**DATA TO EXAMINE:**
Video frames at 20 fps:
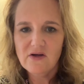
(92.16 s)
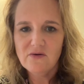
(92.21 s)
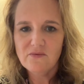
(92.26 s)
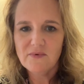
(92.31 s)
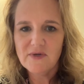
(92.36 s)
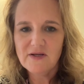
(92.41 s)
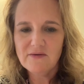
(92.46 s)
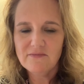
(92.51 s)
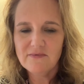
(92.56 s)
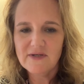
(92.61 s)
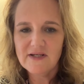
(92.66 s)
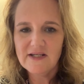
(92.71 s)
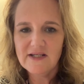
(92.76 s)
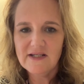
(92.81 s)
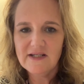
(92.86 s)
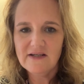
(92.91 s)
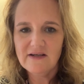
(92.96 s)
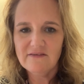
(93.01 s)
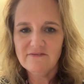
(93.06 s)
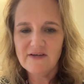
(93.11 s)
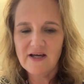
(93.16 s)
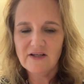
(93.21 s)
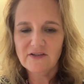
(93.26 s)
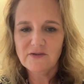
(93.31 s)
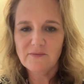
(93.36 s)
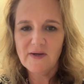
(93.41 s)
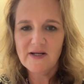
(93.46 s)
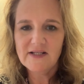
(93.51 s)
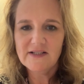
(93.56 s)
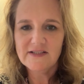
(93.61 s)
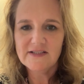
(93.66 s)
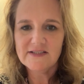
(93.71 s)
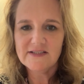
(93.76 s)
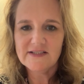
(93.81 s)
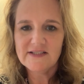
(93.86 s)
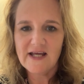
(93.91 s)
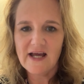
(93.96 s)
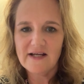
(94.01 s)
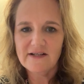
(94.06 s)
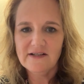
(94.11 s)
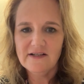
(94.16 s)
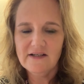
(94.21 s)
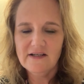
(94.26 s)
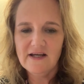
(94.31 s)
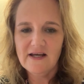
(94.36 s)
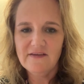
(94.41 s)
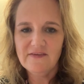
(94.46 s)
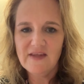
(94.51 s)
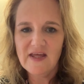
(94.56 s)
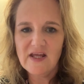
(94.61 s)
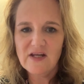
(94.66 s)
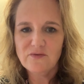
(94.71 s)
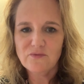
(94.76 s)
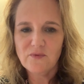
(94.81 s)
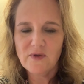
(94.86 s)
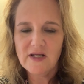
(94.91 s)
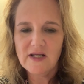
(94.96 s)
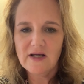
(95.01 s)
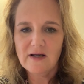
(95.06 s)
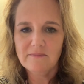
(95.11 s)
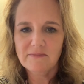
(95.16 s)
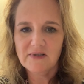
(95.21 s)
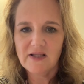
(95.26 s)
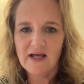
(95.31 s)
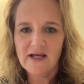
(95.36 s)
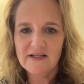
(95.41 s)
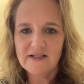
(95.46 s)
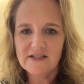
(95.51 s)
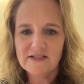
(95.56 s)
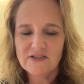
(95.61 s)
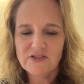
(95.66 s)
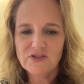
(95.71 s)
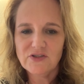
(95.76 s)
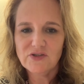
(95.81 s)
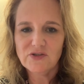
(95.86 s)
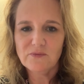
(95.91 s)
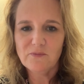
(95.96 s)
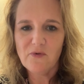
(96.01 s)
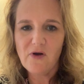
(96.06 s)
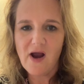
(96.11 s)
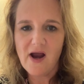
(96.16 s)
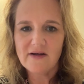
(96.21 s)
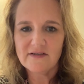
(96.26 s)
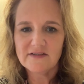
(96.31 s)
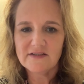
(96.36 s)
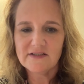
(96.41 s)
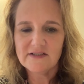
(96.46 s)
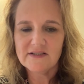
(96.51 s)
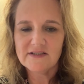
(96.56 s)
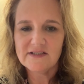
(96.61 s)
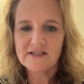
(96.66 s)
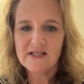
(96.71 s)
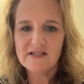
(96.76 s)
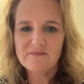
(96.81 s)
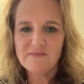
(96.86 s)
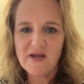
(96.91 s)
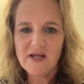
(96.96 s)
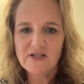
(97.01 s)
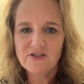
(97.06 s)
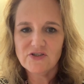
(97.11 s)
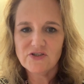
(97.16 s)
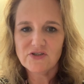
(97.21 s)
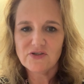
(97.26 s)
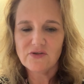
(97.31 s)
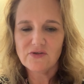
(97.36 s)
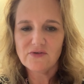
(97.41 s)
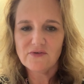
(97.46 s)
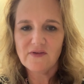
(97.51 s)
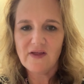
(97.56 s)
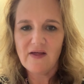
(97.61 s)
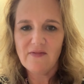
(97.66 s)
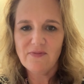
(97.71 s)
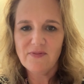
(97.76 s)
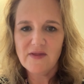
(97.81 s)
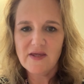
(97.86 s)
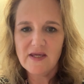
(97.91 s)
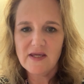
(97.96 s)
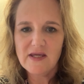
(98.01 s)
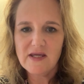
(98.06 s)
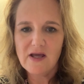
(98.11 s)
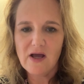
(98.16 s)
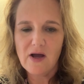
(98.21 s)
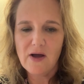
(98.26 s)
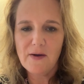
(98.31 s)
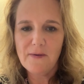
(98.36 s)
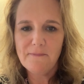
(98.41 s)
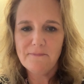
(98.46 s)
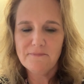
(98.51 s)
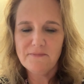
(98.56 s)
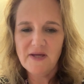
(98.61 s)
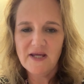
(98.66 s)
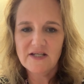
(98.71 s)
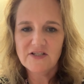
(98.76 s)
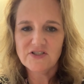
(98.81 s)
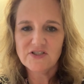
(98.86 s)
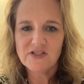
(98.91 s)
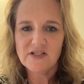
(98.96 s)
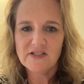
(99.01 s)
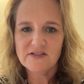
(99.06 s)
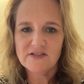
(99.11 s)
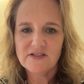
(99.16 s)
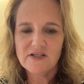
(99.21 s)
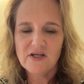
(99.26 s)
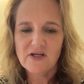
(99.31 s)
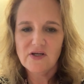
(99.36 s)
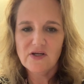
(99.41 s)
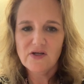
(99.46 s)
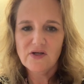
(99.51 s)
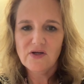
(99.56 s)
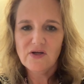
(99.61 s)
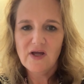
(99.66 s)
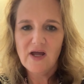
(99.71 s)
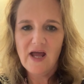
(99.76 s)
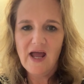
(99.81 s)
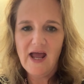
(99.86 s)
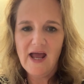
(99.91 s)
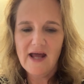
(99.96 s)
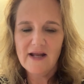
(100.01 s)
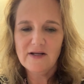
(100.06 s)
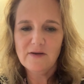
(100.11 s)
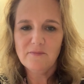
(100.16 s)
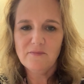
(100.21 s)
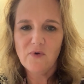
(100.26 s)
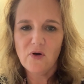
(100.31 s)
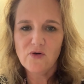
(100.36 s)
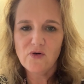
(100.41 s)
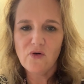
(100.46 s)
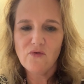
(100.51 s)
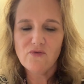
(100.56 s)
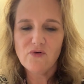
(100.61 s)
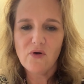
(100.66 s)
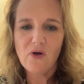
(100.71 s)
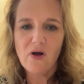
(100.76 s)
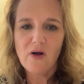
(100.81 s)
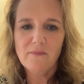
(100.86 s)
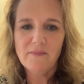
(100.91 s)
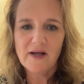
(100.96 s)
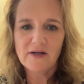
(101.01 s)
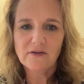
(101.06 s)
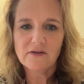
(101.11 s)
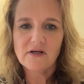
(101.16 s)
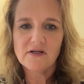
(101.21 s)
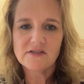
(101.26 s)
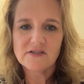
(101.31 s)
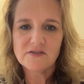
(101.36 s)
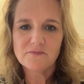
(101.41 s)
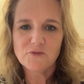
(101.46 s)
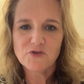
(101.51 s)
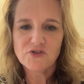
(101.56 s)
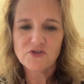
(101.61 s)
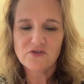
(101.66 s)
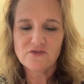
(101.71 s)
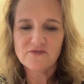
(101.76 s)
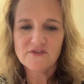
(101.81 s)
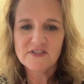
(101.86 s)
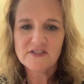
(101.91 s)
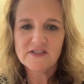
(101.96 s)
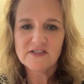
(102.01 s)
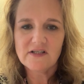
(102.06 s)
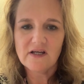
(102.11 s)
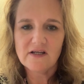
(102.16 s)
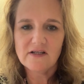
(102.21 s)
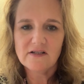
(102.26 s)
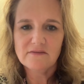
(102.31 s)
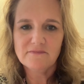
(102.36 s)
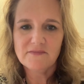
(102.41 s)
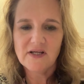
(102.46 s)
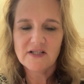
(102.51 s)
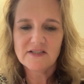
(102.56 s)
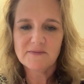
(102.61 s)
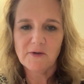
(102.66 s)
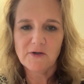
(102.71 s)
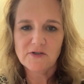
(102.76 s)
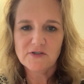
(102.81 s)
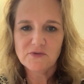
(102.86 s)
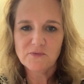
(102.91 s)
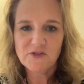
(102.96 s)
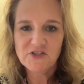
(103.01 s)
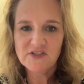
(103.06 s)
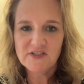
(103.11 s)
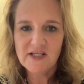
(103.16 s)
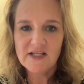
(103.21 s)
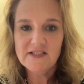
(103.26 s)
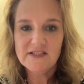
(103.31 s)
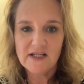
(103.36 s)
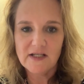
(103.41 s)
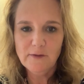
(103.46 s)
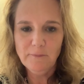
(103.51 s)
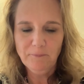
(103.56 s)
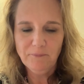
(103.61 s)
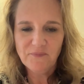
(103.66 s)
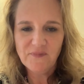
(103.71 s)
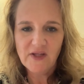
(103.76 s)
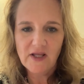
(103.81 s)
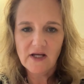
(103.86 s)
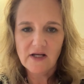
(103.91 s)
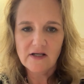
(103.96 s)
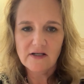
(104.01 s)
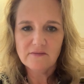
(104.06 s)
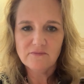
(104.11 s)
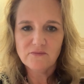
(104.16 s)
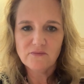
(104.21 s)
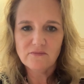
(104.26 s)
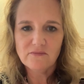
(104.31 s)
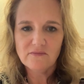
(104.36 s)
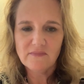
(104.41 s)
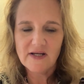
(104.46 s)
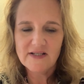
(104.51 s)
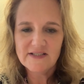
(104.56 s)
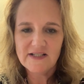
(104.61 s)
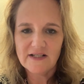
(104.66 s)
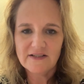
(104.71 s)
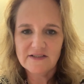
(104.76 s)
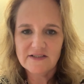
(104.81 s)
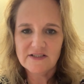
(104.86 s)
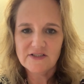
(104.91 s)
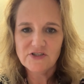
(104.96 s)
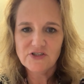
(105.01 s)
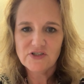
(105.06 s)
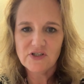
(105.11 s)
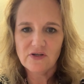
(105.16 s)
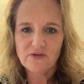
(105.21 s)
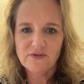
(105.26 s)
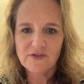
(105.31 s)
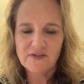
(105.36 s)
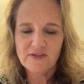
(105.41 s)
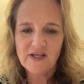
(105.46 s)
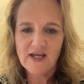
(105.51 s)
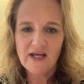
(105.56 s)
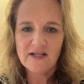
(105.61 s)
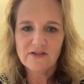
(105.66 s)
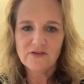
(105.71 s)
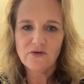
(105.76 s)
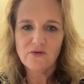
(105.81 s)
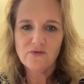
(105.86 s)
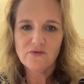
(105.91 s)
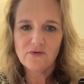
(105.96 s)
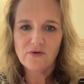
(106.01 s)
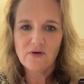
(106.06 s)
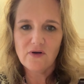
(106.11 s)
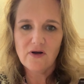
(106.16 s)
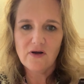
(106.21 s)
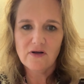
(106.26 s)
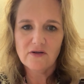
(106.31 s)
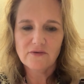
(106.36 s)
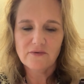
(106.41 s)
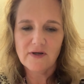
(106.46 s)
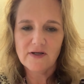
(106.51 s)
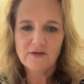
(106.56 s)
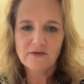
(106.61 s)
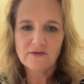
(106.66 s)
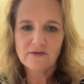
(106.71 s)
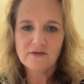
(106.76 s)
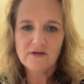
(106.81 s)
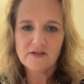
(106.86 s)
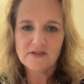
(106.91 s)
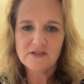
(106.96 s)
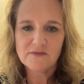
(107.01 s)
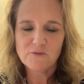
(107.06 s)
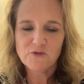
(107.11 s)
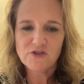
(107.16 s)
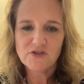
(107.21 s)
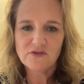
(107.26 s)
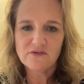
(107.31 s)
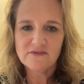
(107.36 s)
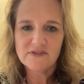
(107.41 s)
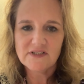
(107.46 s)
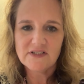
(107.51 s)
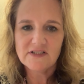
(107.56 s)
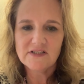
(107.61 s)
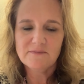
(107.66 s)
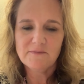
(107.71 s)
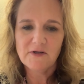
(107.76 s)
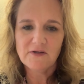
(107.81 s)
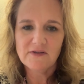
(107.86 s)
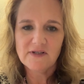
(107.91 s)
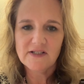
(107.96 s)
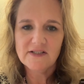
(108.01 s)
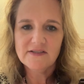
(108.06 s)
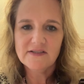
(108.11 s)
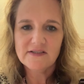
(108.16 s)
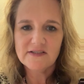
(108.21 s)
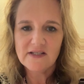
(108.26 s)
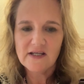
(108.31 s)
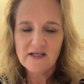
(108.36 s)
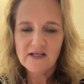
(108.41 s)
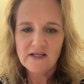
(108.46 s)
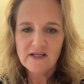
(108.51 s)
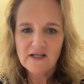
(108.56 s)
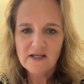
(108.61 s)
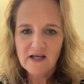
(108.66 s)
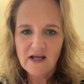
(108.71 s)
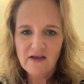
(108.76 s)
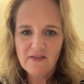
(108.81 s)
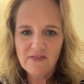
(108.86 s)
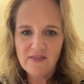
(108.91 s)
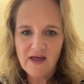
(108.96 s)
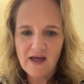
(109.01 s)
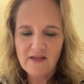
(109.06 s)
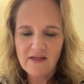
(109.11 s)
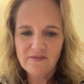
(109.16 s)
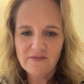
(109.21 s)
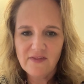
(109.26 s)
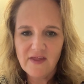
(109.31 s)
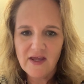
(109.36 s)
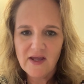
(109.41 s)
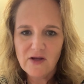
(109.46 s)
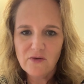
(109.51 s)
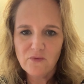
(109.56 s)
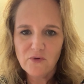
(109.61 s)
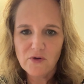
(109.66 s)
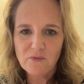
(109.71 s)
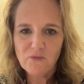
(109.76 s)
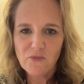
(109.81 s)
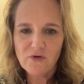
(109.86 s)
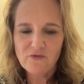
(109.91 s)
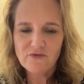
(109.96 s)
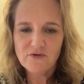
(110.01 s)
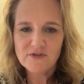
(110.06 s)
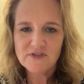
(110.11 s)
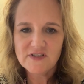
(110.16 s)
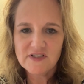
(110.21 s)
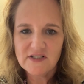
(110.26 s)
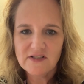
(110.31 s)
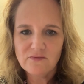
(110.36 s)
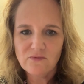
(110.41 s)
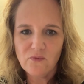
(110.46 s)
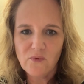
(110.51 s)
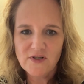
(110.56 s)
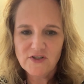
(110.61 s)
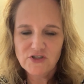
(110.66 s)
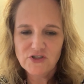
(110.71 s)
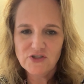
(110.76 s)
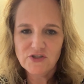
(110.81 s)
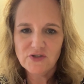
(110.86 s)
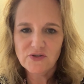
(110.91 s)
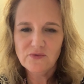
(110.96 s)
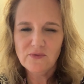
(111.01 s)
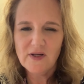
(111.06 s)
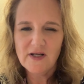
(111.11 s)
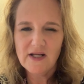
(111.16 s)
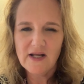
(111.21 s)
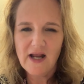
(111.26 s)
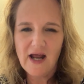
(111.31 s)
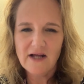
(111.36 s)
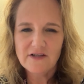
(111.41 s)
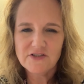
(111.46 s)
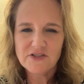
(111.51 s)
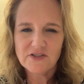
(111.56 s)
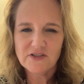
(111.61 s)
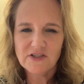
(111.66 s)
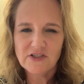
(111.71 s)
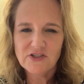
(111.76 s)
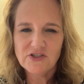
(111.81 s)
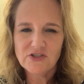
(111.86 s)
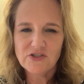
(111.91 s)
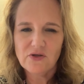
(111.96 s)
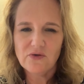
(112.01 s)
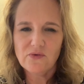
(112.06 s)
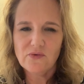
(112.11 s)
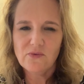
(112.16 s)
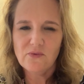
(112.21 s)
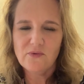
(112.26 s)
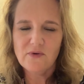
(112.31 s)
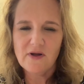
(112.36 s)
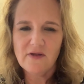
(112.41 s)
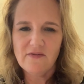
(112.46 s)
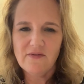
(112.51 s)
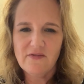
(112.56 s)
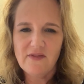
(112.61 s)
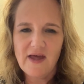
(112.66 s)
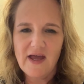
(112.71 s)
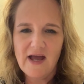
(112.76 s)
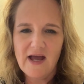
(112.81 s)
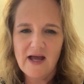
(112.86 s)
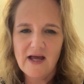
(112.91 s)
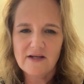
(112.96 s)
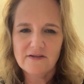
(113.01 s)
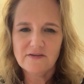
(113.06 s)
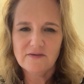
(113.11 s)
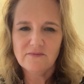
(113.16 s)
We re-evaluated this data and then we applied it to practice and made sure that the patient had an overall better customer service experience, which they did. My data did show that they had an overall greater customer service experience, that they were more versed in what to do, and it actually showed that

* * *

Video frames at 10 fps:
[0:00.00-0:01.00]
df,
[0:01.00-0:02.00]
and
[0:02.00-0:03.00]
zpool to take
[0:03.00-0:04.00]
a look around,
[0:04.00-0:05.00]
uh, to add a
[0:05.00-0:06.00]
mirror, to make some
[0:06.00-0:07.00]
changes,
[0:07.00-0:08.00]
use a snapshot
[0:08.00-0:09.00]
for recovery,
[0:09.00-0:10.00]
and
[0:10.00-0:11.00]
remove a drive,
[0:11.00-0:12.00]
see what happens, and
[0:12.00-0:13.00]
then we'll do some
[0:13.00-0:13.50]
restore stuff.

**PROBLEM STATEMENT:** Among the lines of the data above, find those with the word "Video" and show them.

**EXERCISE OUTPUT:**
Video frames at 20 fps:
Video frames at 10 fps:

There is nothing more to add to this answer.